La enseñanza es esta: el poder no es para siempre.

Y tampoco pertenece a quien lo ejerce, sino a aquel a cuyo nombre actúa.

Ellos no lo creyeron.

Ellos pensaron que su cargo era un privilegio vitalicio que les había sido conferido para que hicieran uso de él a discreción.

Y así, burla burlando, se arrellanaron en sus sillones y empezaron a administrar la cosa pública como un asunto privado, repartiendo las canonjías entre sus parientes más íntimos, sus amigos y conmilitones.

Confundieron su función con la de cualquier capataz y pretendieron gobernar pisoteando la Constitución, las leyes, la ética, y hasta las más elementales normas del sentido común.

Ahí estaban ellos, en un continuo, incesante goce de sus privilegios, que soñaban perpetuarlos con la reelección interminable de su líder, un fantoche ante quien en público vitoreaban sus mentiras y en privado planeaban sus trapacerías.

Uno, lenguaraz, abusivo y prepotente, pregonaba la propiedad de “sus” indios, a quienes bastaba un grito para que bajaran de los páramos y llegaran en tropel a la ciudad como fuerza de choque, a cambio de un puñado de maíz.

Otra, de cuerpo cimbreante, ampuloso escote e incontenible verborrea, se pavoneaba oronda de su inclusión en el jet-set y, con la misma liviandad con que organizaba un torneo de belleza para beneficio de su amigo Triumph, aceptaba alegremente los lineamientos de sus socios mayores del TLC, cuya firma se convertiría en una fiesta interminable, llena de ese glamour que tanto le gustaba.

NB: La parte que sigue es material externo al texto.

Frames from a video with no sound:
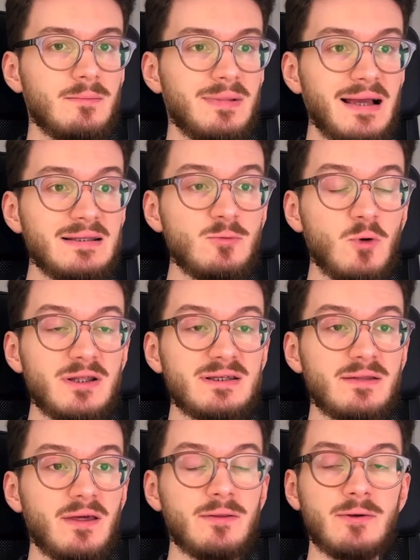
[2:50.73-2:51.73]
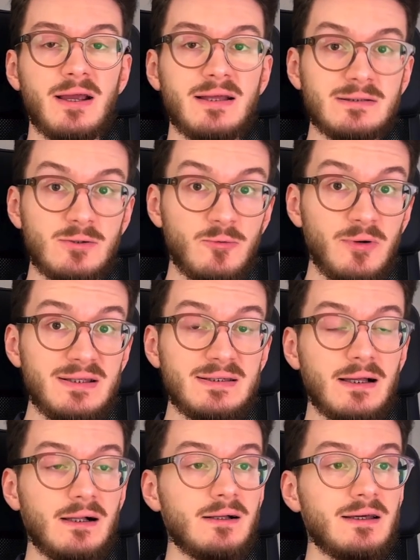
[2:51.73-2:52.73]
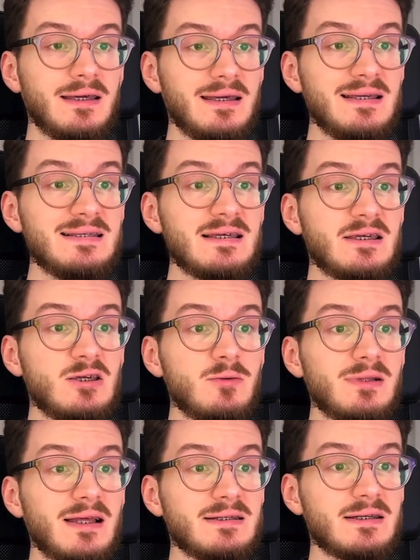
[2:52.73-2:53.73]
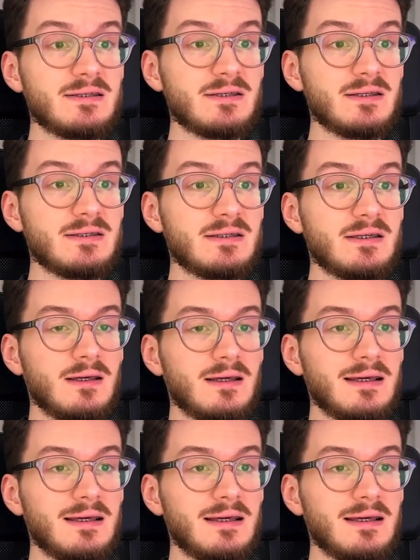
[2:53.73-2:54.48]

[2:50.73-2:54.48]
Plankton wallets, on the other hand, retail is accumulating, as you can see,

El de más acá, siempre sumiso a los intereses del imperio, se quemaba las pestañas ante el nuevo diseño del uniforme con que los diplomáticos entrarían a jugar en las ligas mayores, mientras ordenaba la fabricación de una limusina sobre la cual pasearía su vanidad y su arrogancia.

El de allá, mostraba su puño en el Congreso como su mejor arma para acallar la voz de los opositores, al tiempo que dirigía la firma de los contratos petroleros con cláusulas no escritas que le beneficiarían a él y a sus cuarenta compinches.

El otro hacía alarde de su hombría y bebía el agua envenenada de una laguna que sufrió el impacto de un derrame petrolero, sin inmutarse. Con una grandilocuencia ridícula y obscena, se abría la camisa y gritaba, desaforado, “¡mátenme, mátenme”, mientras convertía en arma política las deudas a los acreedores de la banca y, magnánimamente, las perdonaba a sus aliados momentáneos.

¿Dónde andarán ellos ahora? ¿En qué oscuro escondrijo se habrán metido para evitar hacer lo que nunca imaginaron: rendir cuentas? ¿Dónde andarán ellos, y los otros como ellos que creyeron ser inmunes? ¿Dónde?

¿Y dónde pensarán los diputados de alquiler gozar del dinero que obtuvieron tras negociar cada uno de sus votos? ¿Dónde?

Porque todos ellos tenían la certeza que el poder les había sido conferido para siempre.

Y que de su ejercicio no tendrían jamás que rendir cuentas.